Parse, edit and rebuild any query string
This developer tool does a full round trip on a URL query string. Paste a link and it
splits the query into a clean table of keys and decoded values — with percent-encoding
and + spaces already decoded so you read the real content. Then you can edit every
row, add new parameters, delete ones you do not want, and the tool rebuilds a correctly
encoded query string live, ready to copy back into a link, a redirect, or an API request.
It is built for debugging links, auditing analytics and UTM tracking tags, tidying up
messy share URLs, and constructing request strings by hand.
How it works
The parser accepts three input shapes: a full URL, a string starting with ?, or a bare
key=value query string. It first strips any #fragment, keeps only the part after the
first ? when present, and feeds the rest to the browser’s built-in URLSearchParams
API. That API splits on &, separates each key from its value at the first =, and
URL-decodes both sides — turning %20 and + into spaces and %2F into /. Each pair
becomes one editable row, and repeated keys are kept as separate rows rather than merged.
When you edit the table, the rebuild step runs in reverse: every key and value is re-encoded
with encodeURIComponent, joined with = and &, and a leading ? is shown. A toggle
chooses whether spaces become + or %20. A second output renders the parameters as JSON,
collapsing any repeated keys into an array — handy when you need the data in a structured form.
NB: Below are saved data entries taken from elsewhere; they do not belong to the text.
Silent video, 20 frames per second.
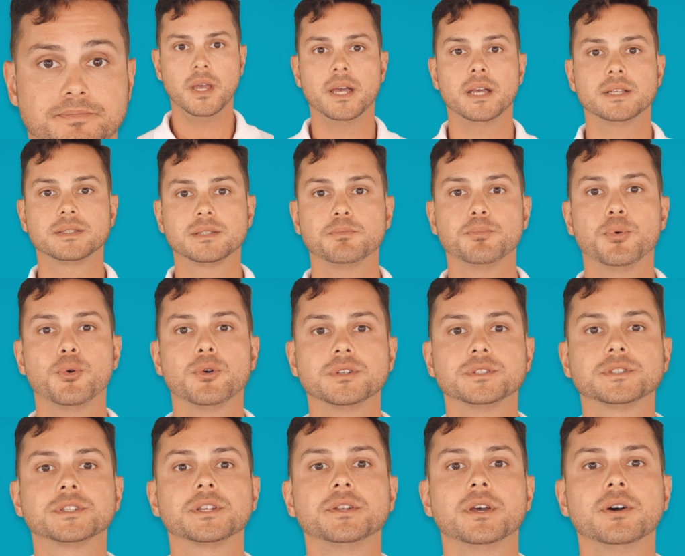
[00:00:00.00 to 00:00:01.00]
It's
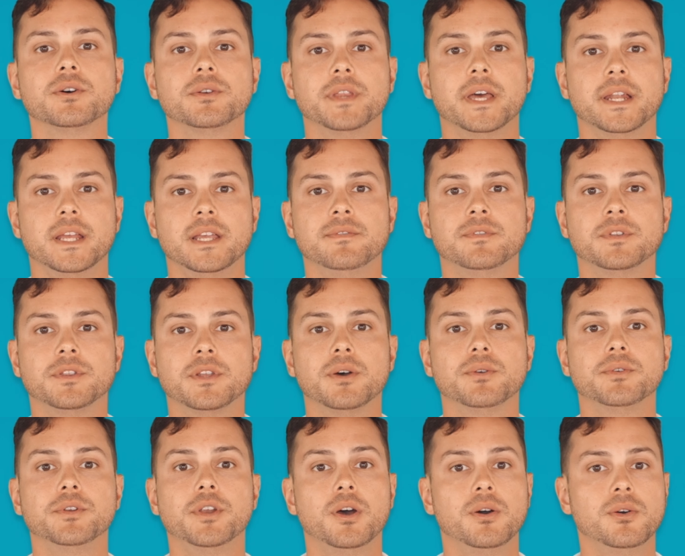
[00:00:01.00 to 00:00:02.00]
important to note that even though
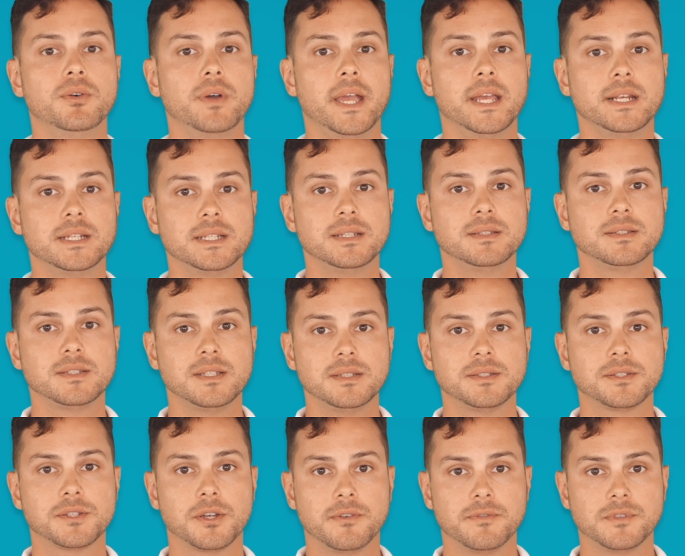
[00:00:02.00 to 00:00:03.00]
no ATC
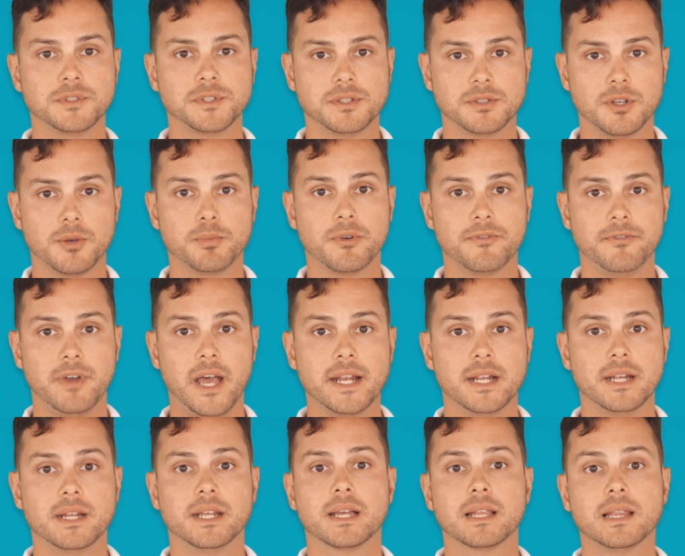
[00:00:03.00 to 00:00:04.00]
services are
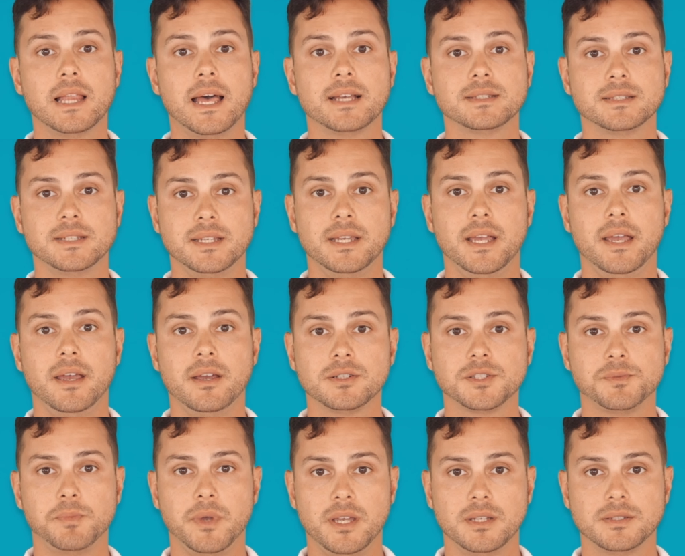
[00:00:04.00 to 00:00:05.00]
provided in Class E
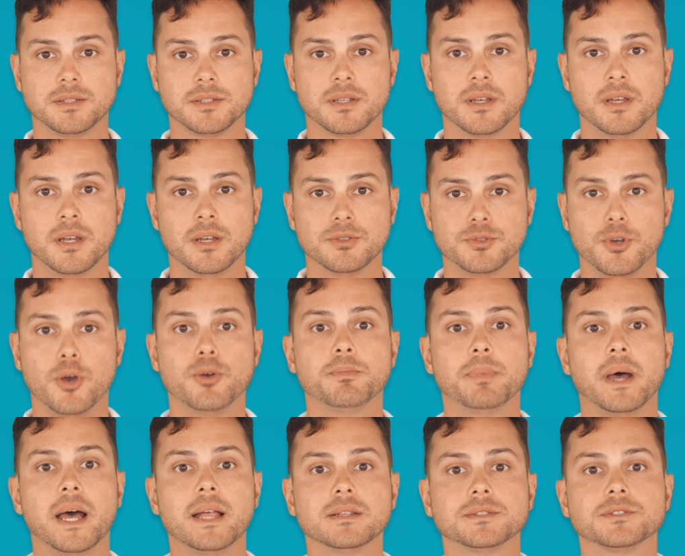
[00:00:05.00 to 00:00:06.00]
airspace, drone
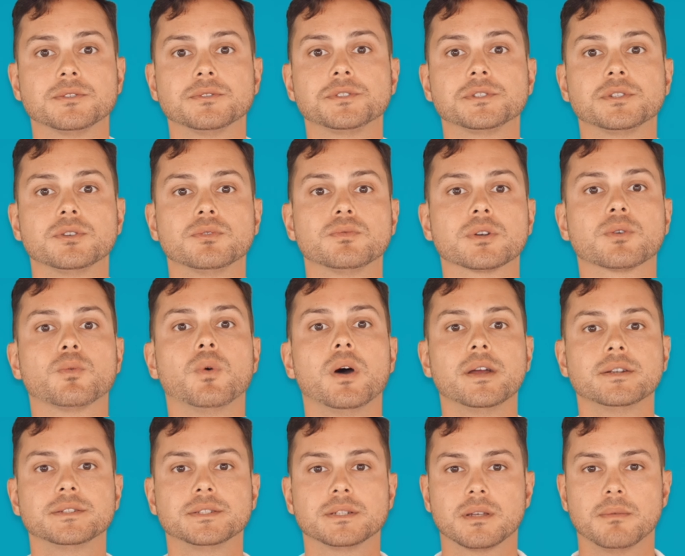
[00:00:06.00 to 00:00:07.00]
pilots are still
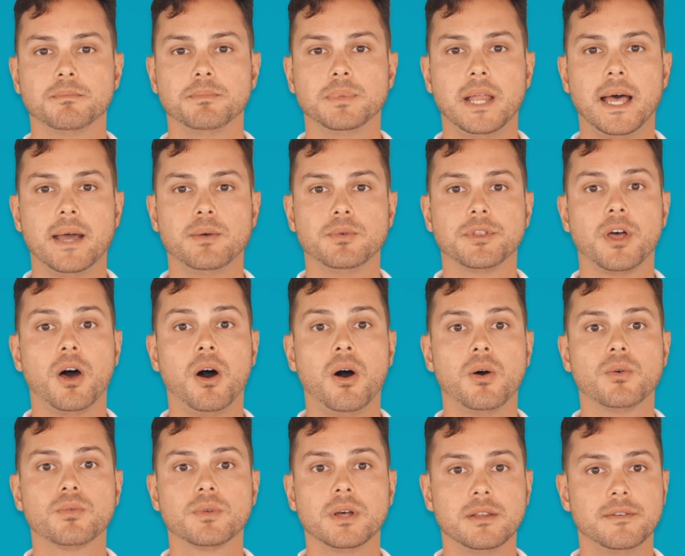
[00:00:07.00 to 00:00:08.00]
required to comply with
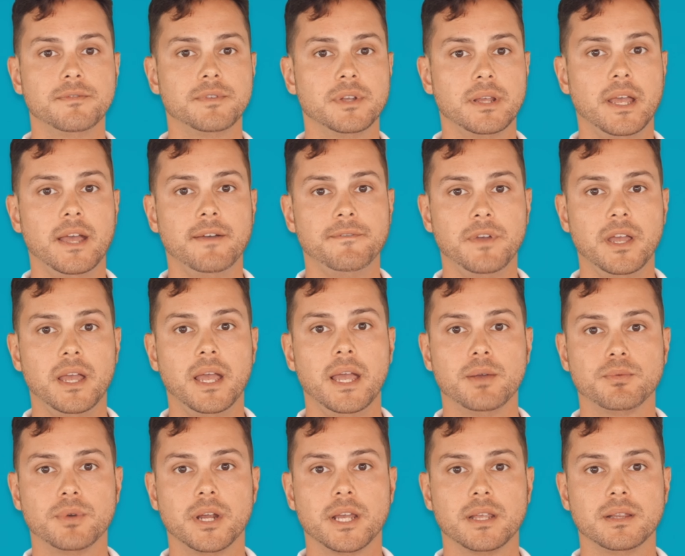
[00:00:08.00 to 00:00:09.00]
all relevant FAA
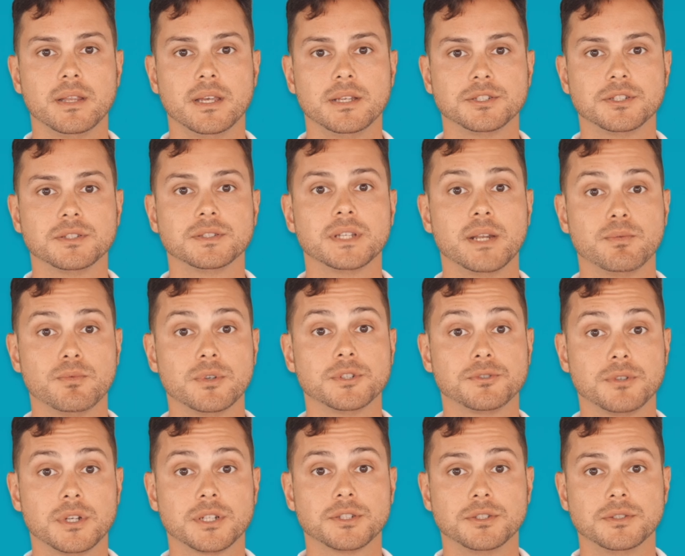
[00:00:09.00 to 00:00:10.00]
regulations and
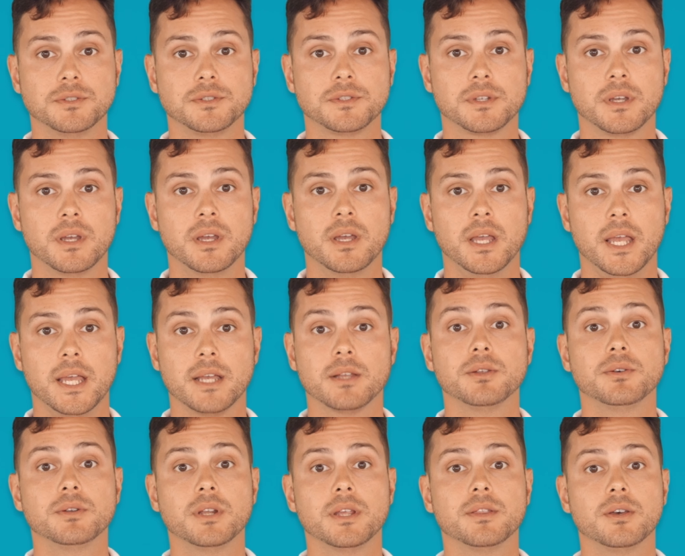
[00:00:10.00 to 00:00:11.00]
restrictions,
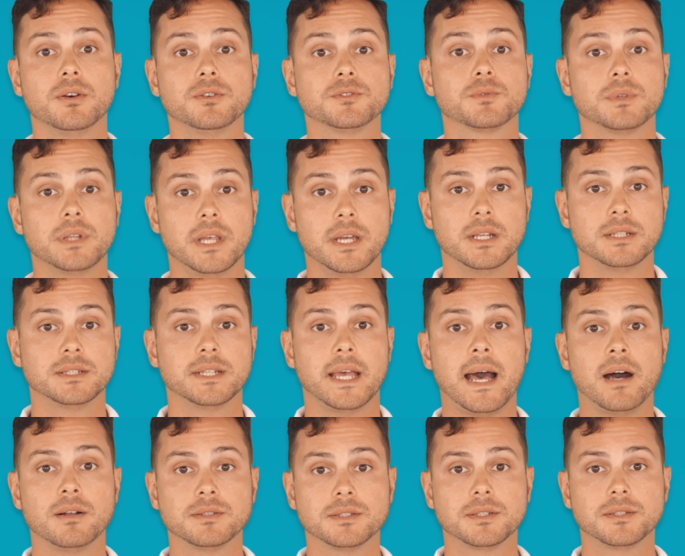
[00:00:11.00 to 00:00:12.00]
including those related to
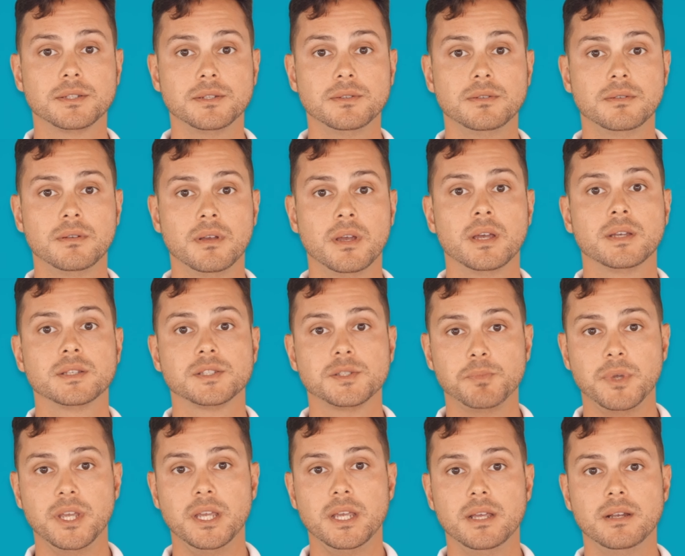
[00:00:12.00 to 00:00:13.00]
altitude,
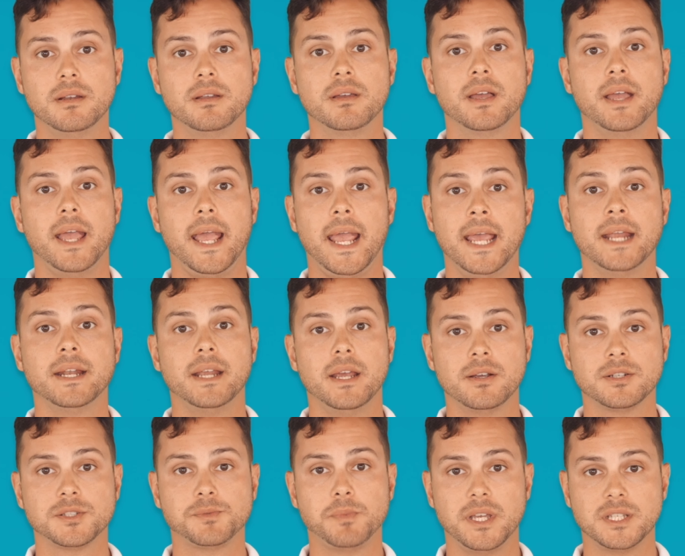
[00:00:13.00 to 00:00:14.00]
speed, and
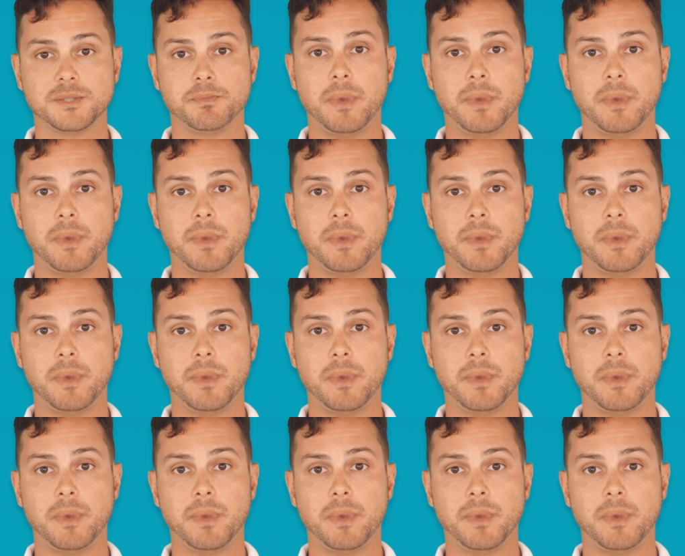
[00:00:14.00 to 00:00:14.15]
airspace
Everything runs locally in your browser, so even private or signed URLs stay on your machine.
Example
Paste this URL:
https://example.com/search?q=hello+world&page=2&sort=desc&tags=a&tags=b
You get five editable rows:
| Key | Decoded value |
|---|---|
| q | hello world |
| page | 2 |
| sort | desc |
| tags | a |
| tags | b |
Notice that hello+world decodes to hello world, and the two tags parameters each get
their own row. Change page to 3, delete the second tags row, and the rebuilt query
becomes ?q=hello+world&page=3&sort=desc&tags=a. The JSON view shows tags as an array when
both rows are present. Everything is calculated in your browser — nothing is uploaded.